Evaluation of Language Feedback Methods for Student Videos of American Sign Language

This research investigates how to best present video-based feedback information to students learning American Sign Language (ASL); these results are relevant not only for the design of a software tool for providing automatic feedback to students but also in the context of how ASL instructors could convey feedback on students’ submitted work.
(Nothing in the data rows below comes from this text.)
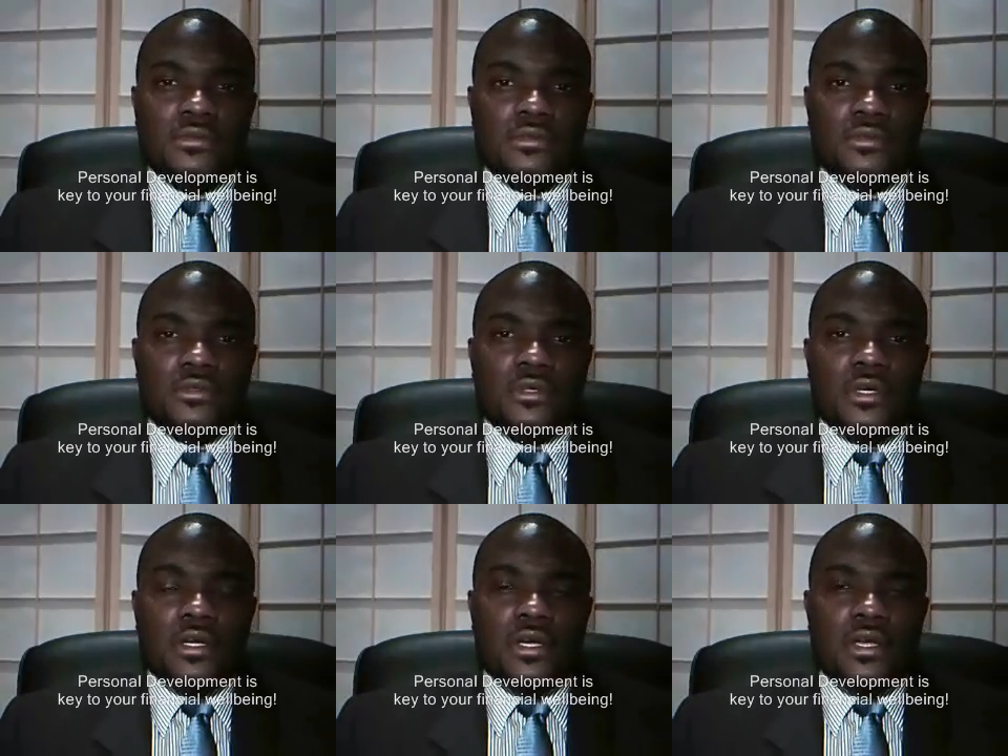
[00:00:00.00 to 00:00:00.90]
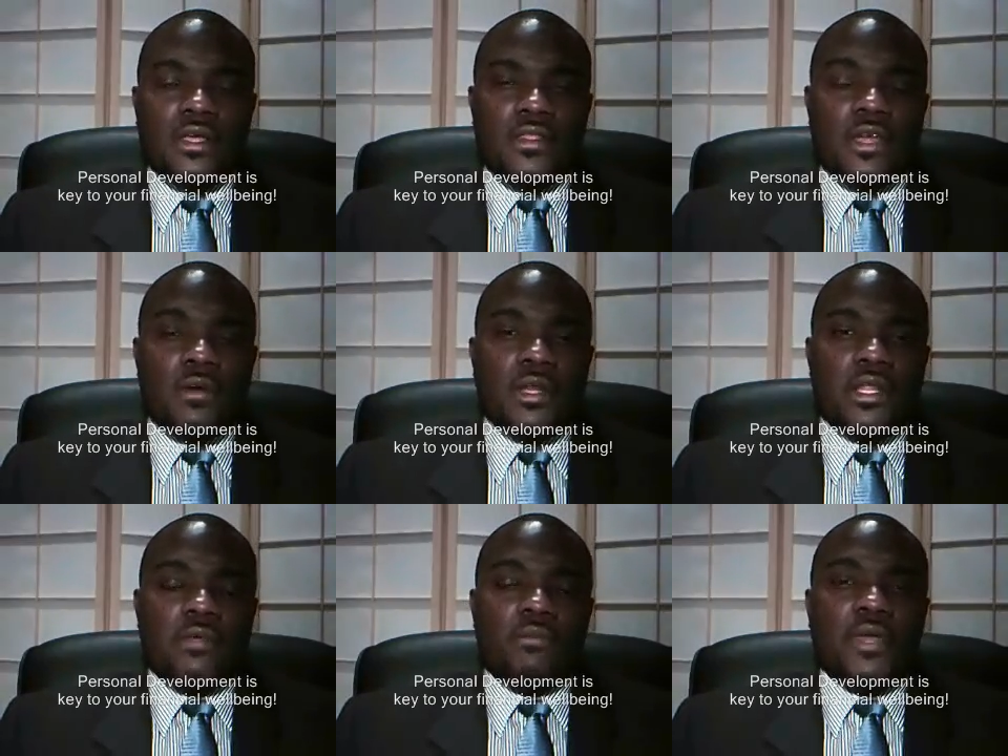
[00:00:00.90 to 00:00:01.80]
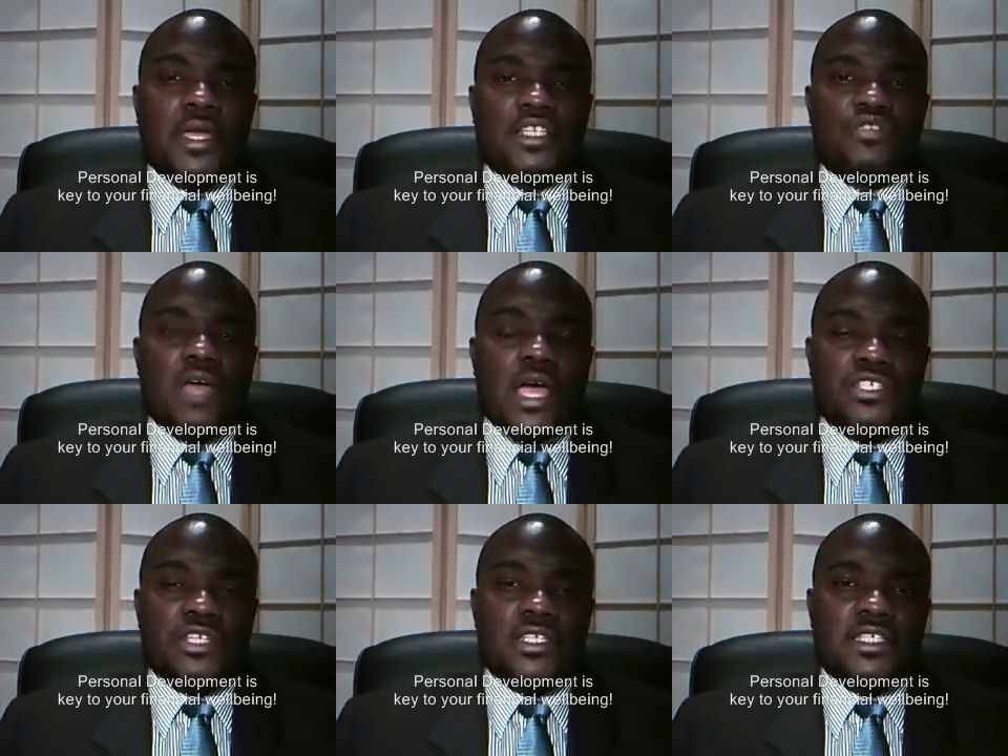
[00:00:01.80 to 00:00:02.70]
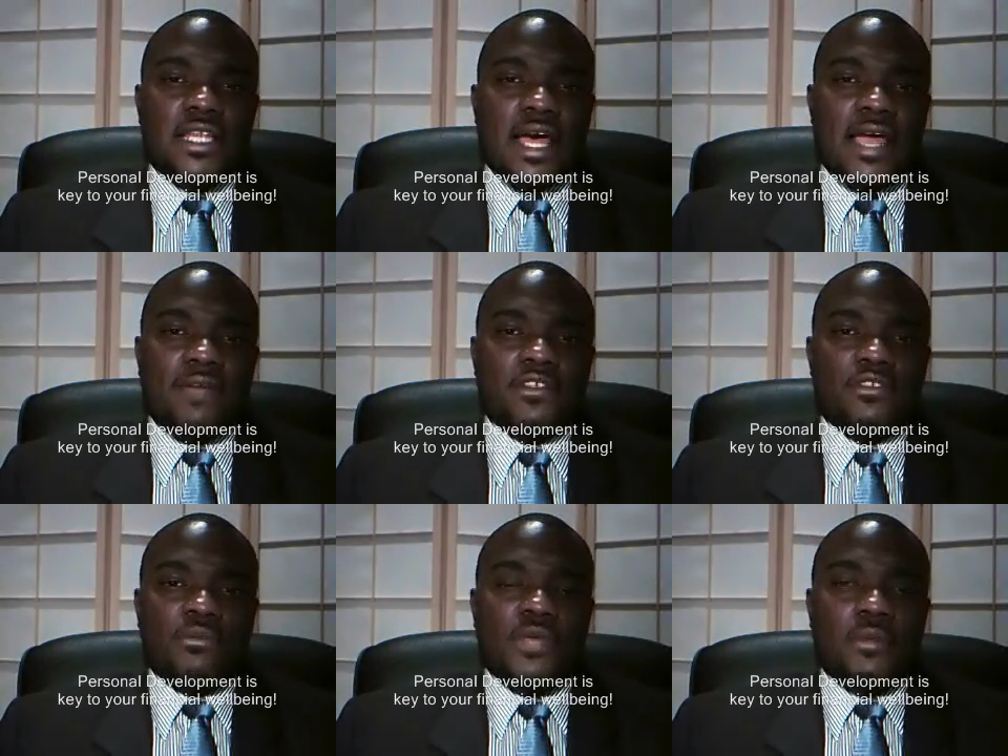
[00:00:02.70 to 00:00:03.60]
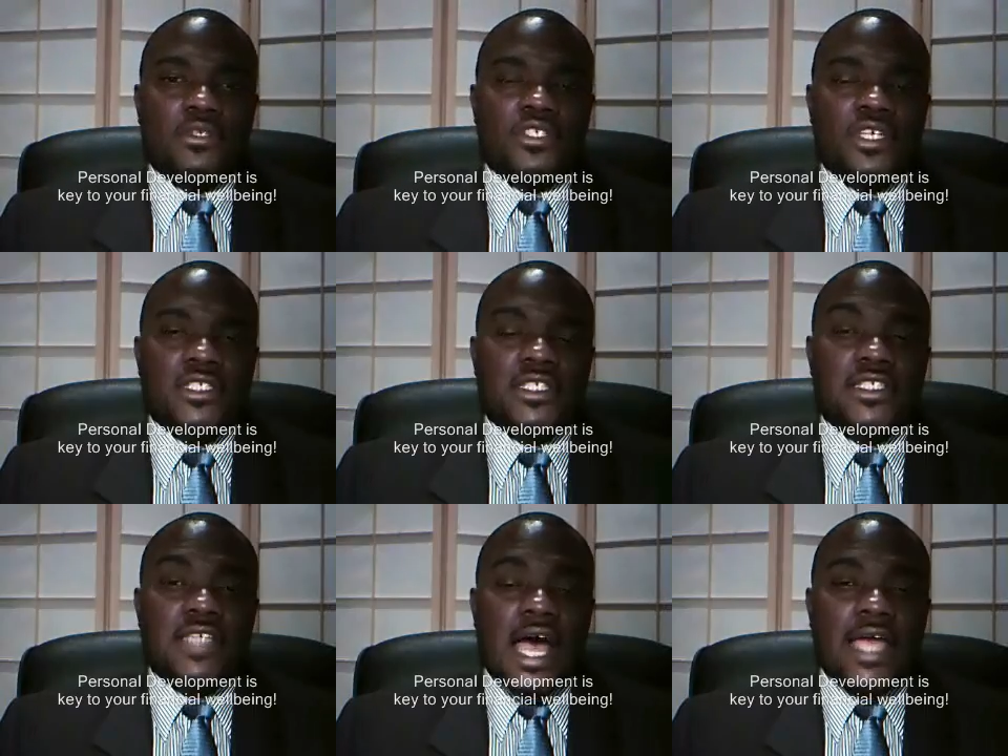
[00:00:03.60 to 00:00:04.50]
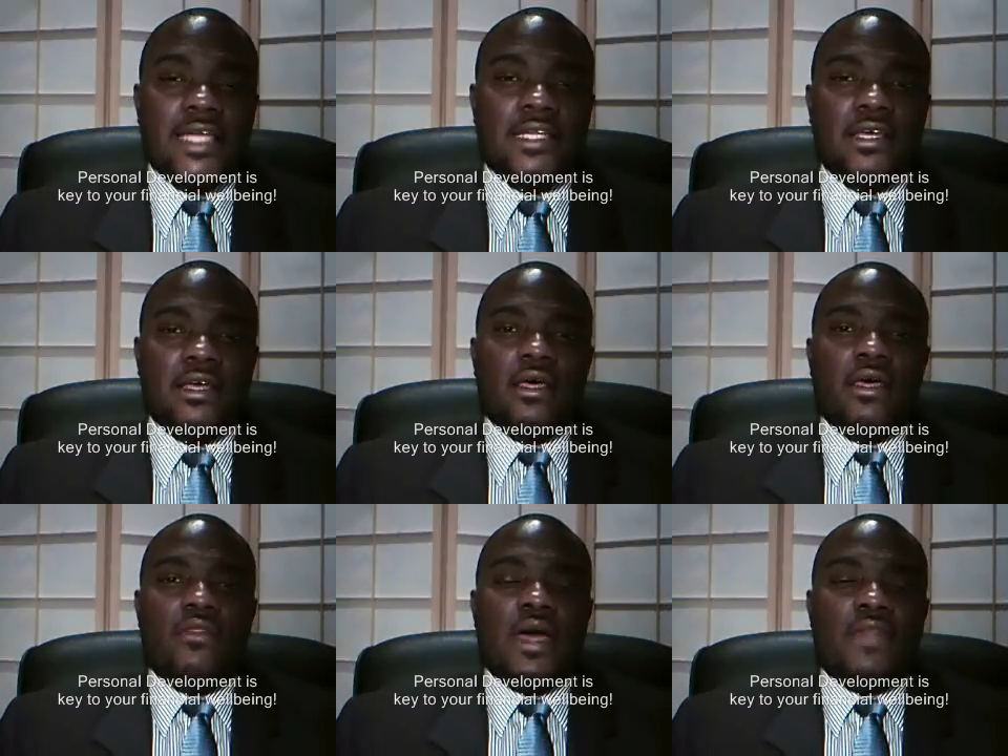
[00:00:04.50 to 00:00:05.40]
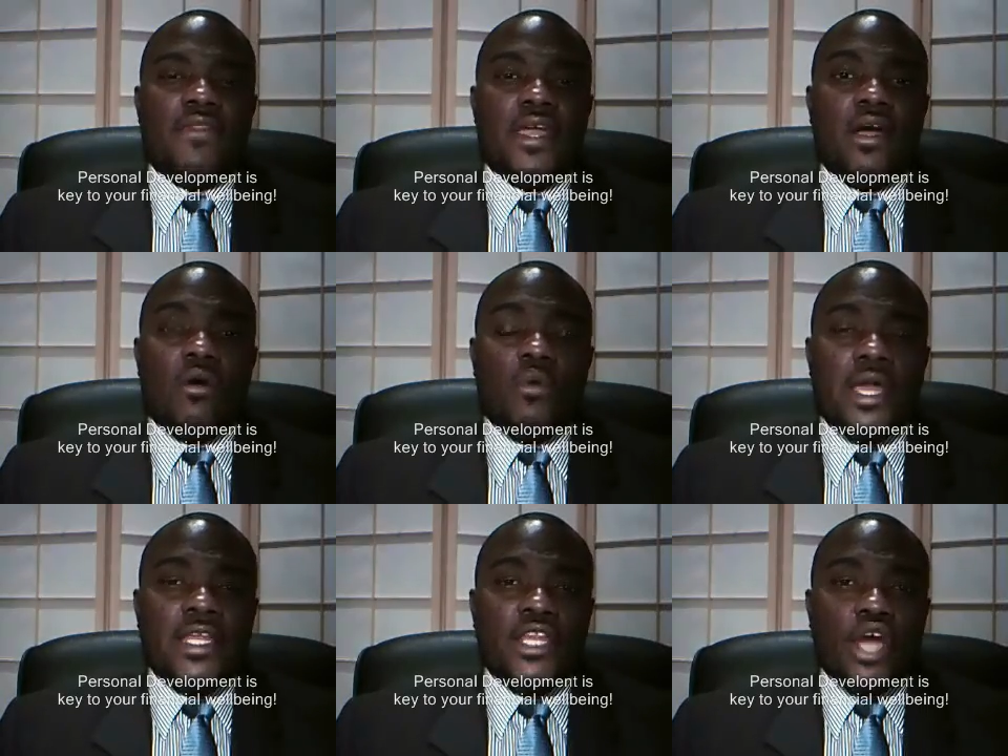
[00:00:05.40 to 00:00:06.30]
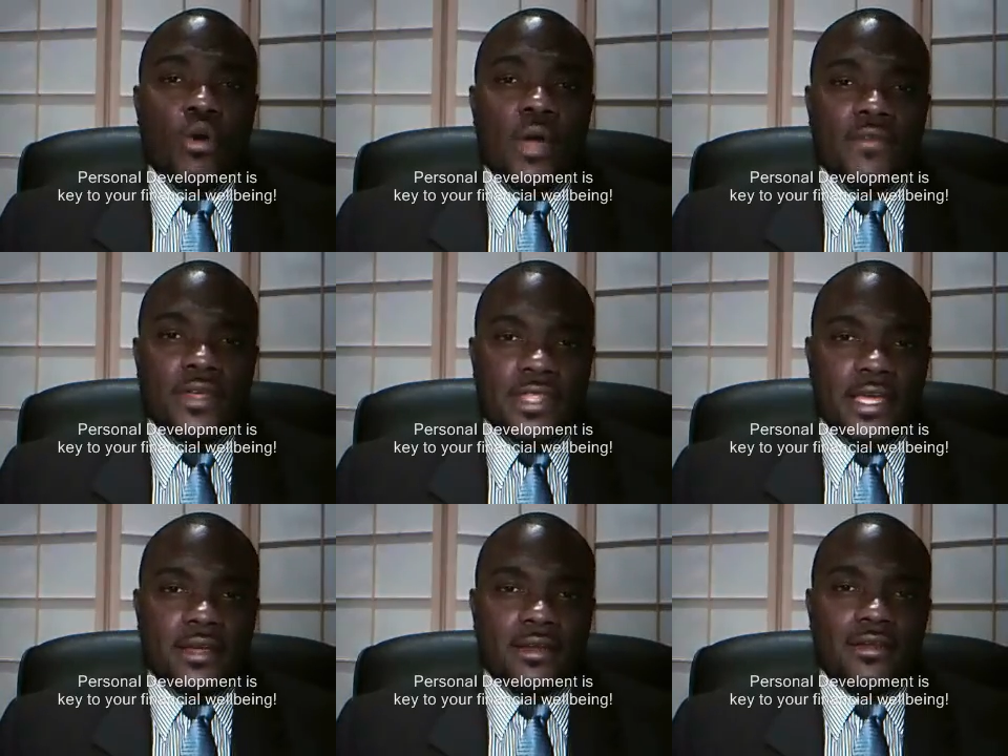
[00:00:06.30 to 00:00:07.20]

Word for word: I think one of the biggest tragedies in life is when people just decide that they already know everything,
It is known that deaf children benefit from early exposure to language, and higher levels of written language literacy have been measured in deaf adults who were raised in homes using ASL. In addition, prior work has established that new parents of deaf children benefit from technologies to support learning ASL. As part of a long-term project to design a tool to automatically analyze a video of a students’ signing and provide immediate feedback about fluent and non-fluent aspects of their movements, we conducted a study to compare multiple methods of conveying feedback to ASL students, using videos of their signing. Through two user studies, with a Wizard-of-Oz design, we compared multiple types of feedback in regard to users’ subjective judgments of system quality and the degree students’ signing improved (as judged by an ASL instructor who analyzed recordings of students’ signing before and after they viewed each type of feedback). The initial study revealed that displaying videos to students of their signing, augmented with feedback messages about their errors or correct ASL usage, yielded higher subjective scores and greater signing improvement. Students gave higher subjective scores to a version in which time-synchronized pop-up messages appeared overlaid on the student's video to indicate errors or correct ASL usage. In a subsequent study, we found that providing images of correct ASL face and hand movements when providing feedback yielded even higher subjective evaluation scores from ASL students using the system.